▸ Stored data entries
- - - - -

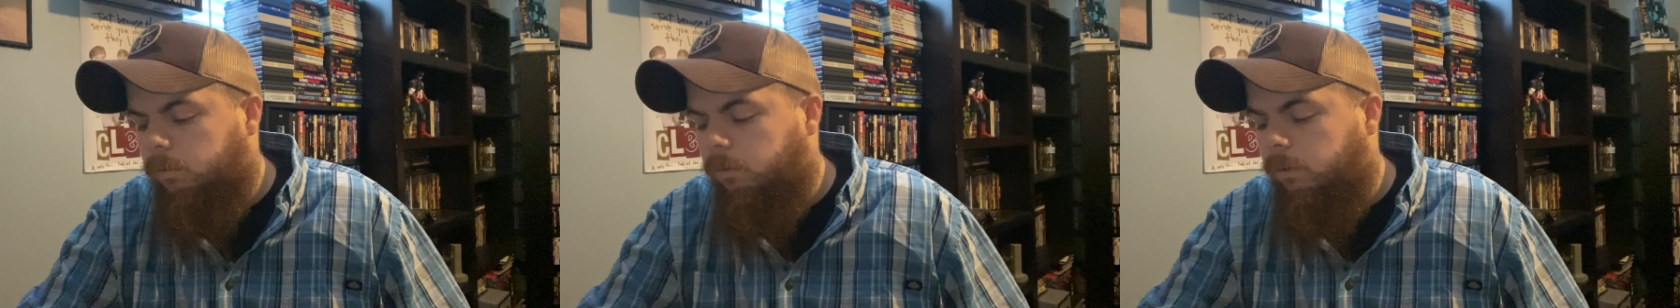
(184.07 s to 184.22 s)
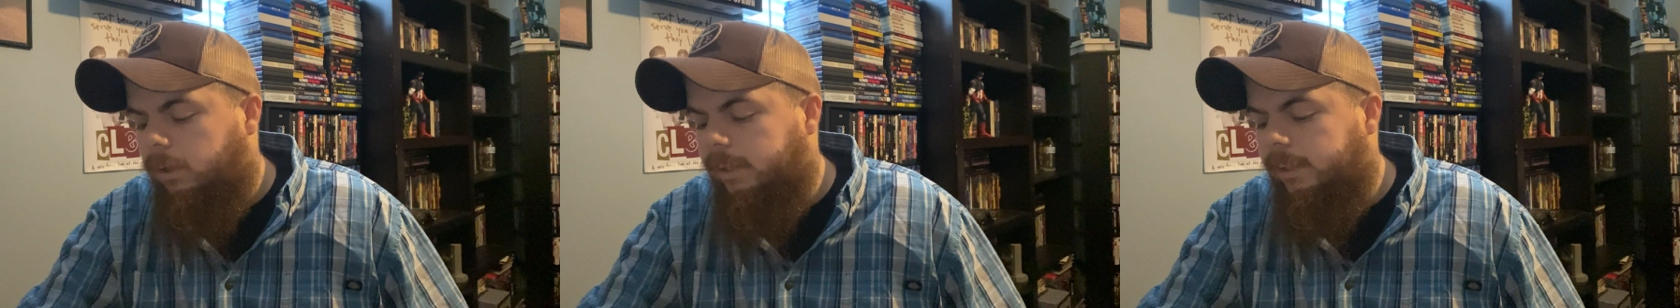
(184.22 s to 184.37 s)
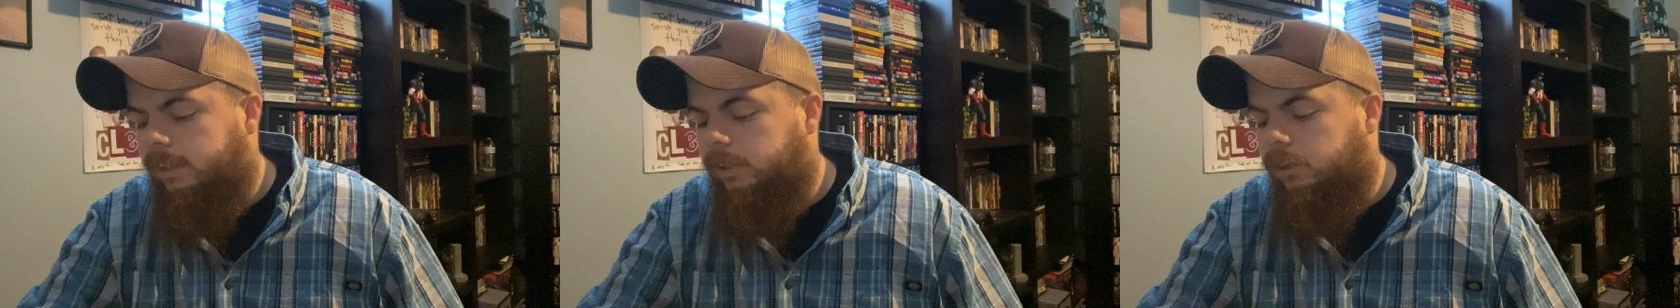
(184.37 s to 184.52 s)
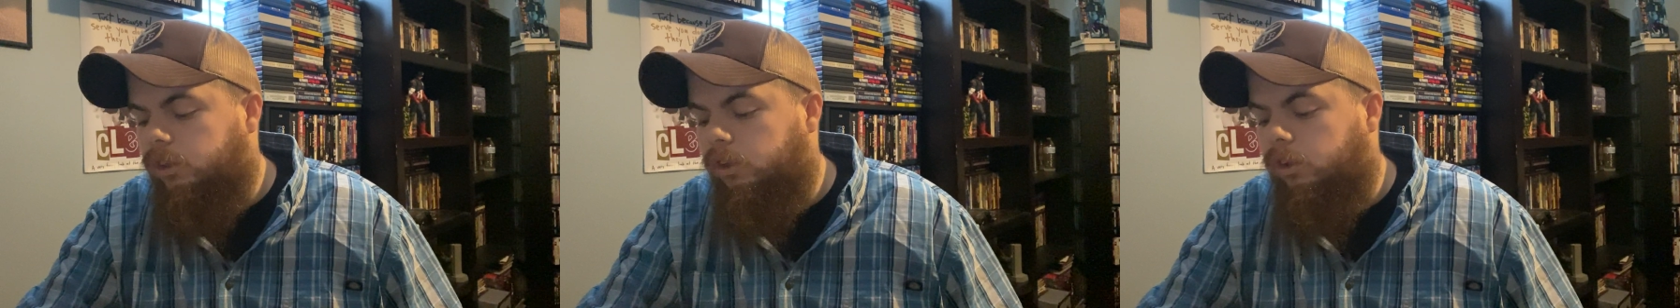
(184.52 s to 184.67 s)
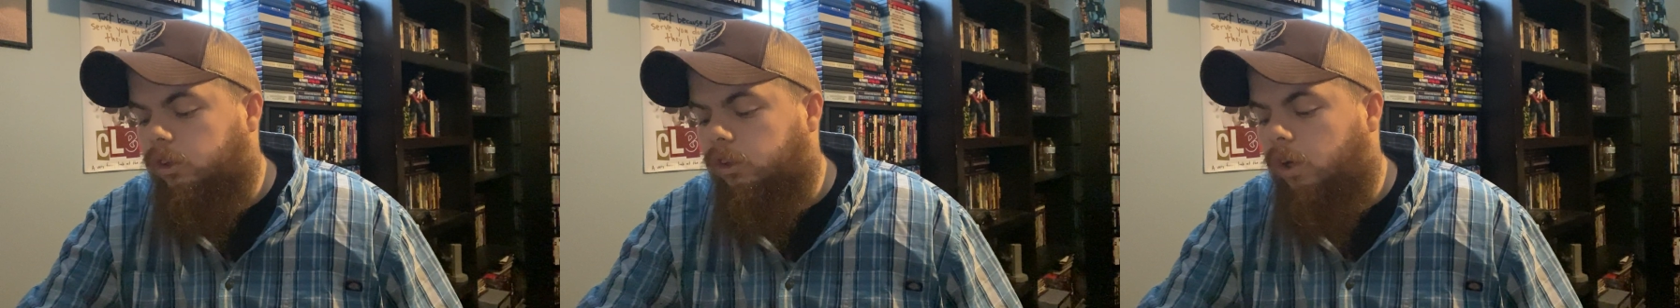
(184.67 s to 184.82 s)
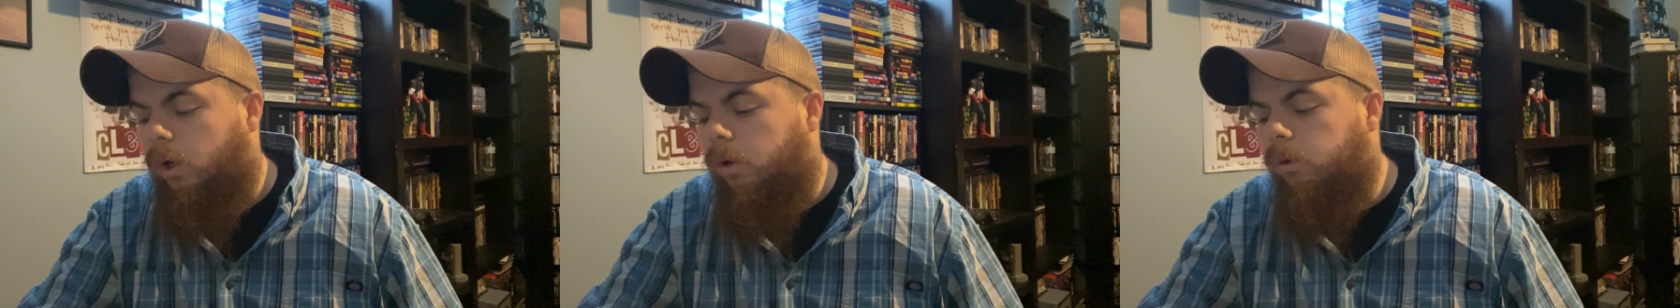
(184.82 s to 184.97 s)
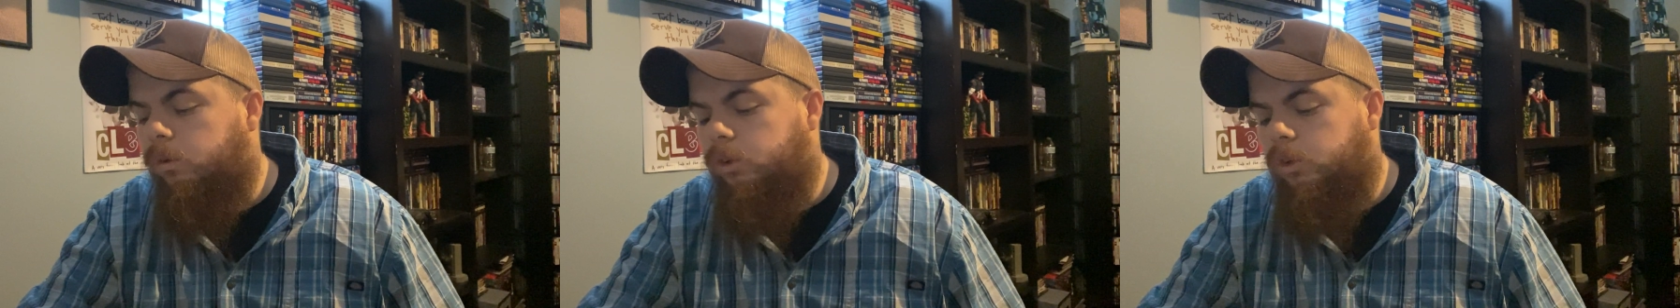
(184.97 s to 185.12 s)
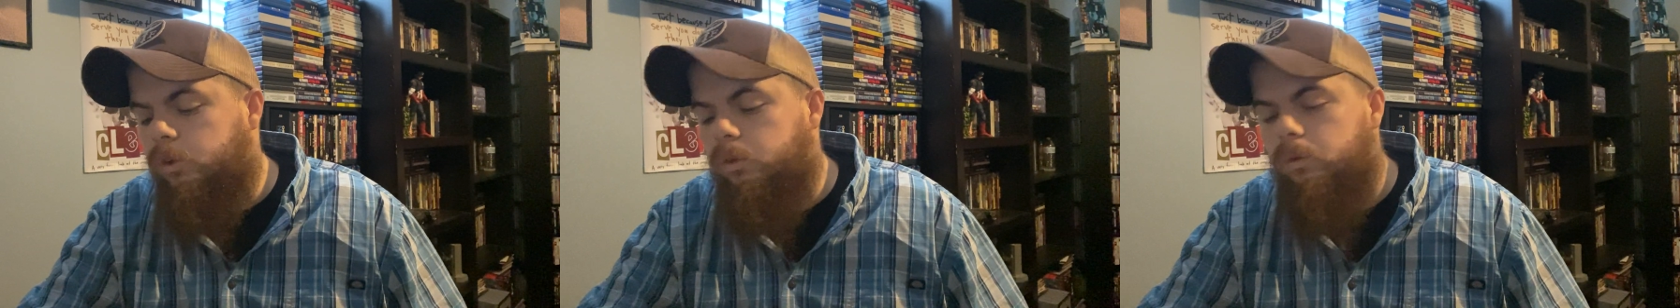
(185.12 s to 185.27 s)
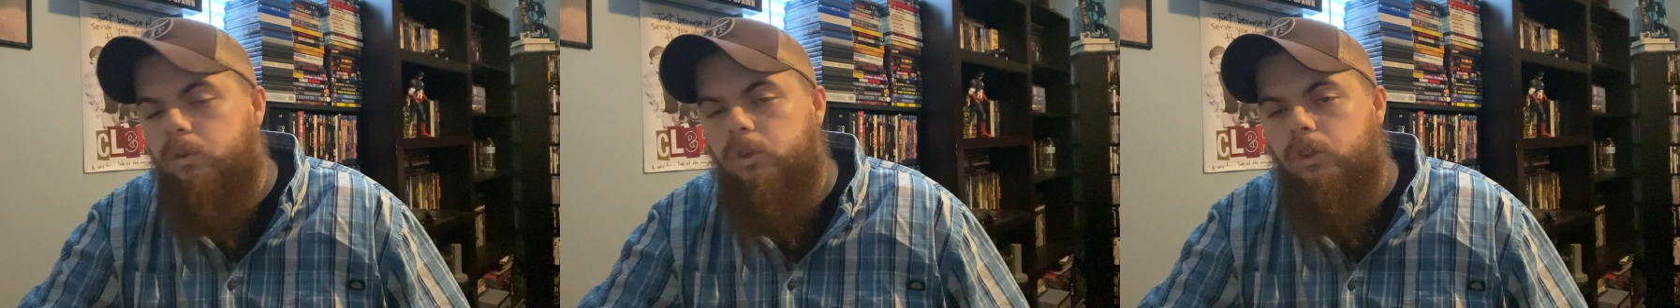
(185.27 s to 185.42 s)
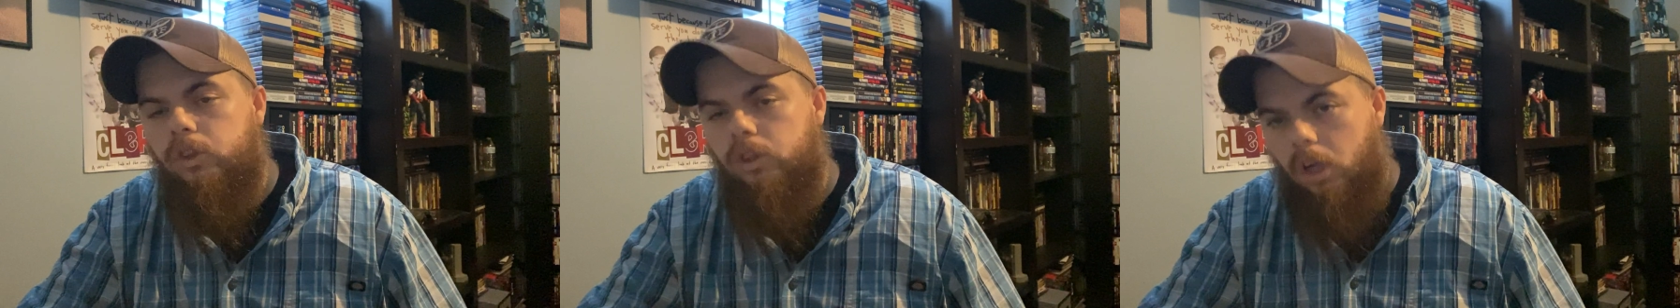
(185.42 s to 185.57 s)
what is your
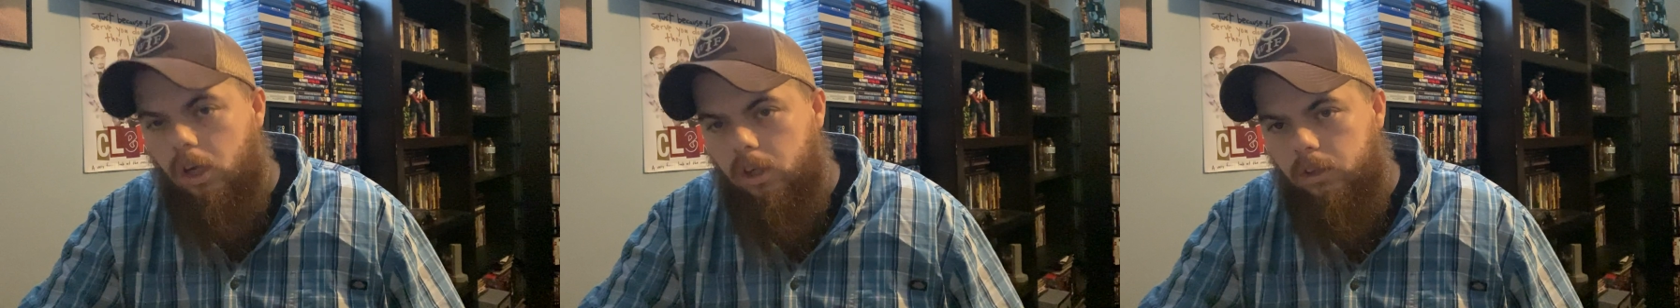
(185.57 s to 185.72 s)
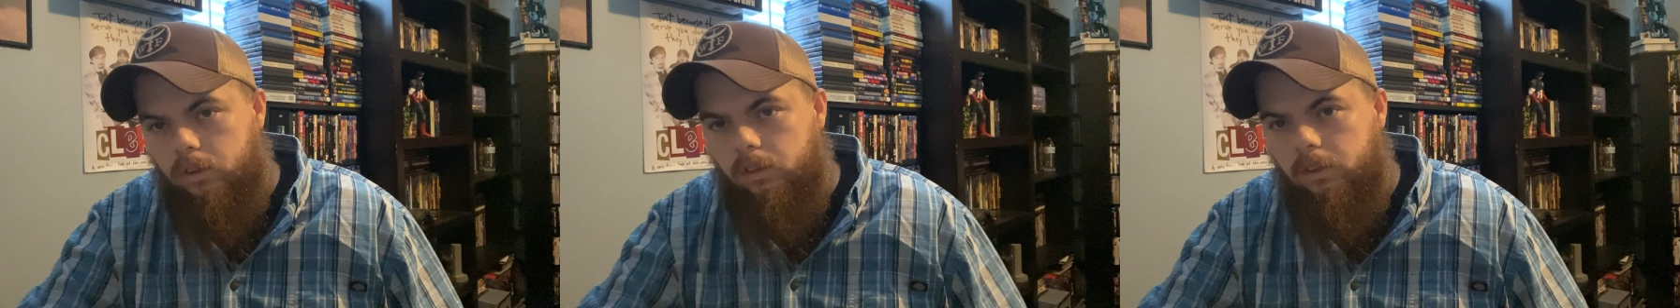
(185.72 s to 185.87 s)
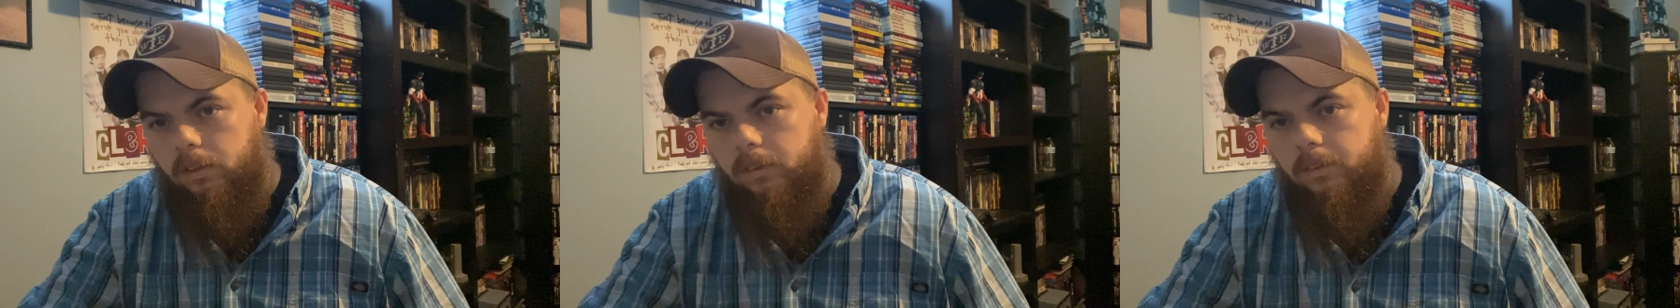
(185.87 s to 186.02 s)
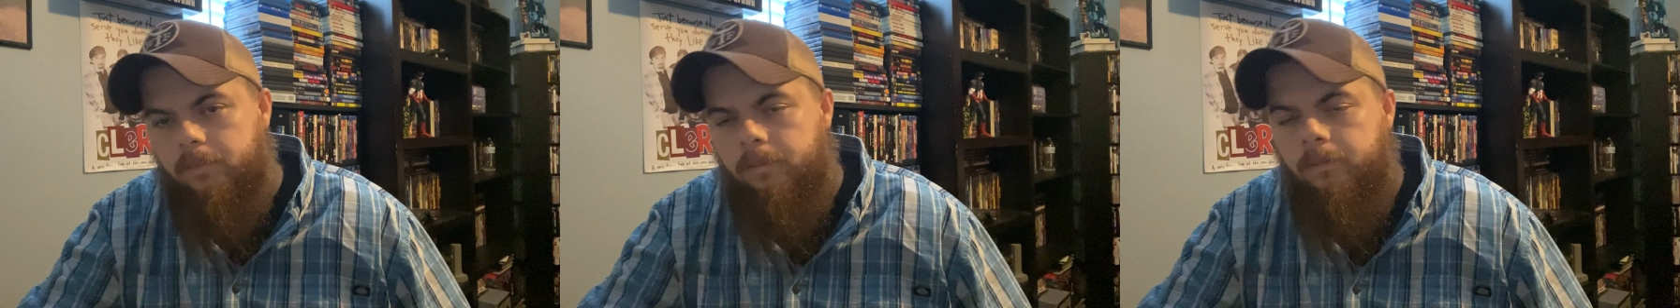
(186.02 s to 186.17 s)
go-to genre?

- - - - -

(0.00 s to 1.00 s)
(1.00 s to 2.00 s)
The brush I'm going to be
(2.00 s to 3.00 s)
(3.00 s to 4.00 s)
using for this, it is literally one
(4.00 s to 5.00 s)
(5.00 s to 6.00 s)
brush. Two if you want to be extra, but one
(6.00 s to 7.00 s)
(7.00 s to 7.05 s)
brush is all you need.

- - - - -

Retype only the lines above from the one with "(184.07 s to 184.22 s)" through the one with "(185.57 s to 185.72 s)", exactly and with both ends. Images stay out.

(184.07 s to 184.22 s)
(184.22 s to 184.37 s)
(184.37 s to 184.52 s)
(184.52 s to 184.67 s)
(184.67 s to 184.82 s)
(184.82 s to 184.97 s)
(184.97 s to 185.12 s)
(185.12 s to 185.27 s)
(185.27 s to 185.42 s)
(185.42 s to 185.57 s)
what is your
(185.57 s to 185.72 s)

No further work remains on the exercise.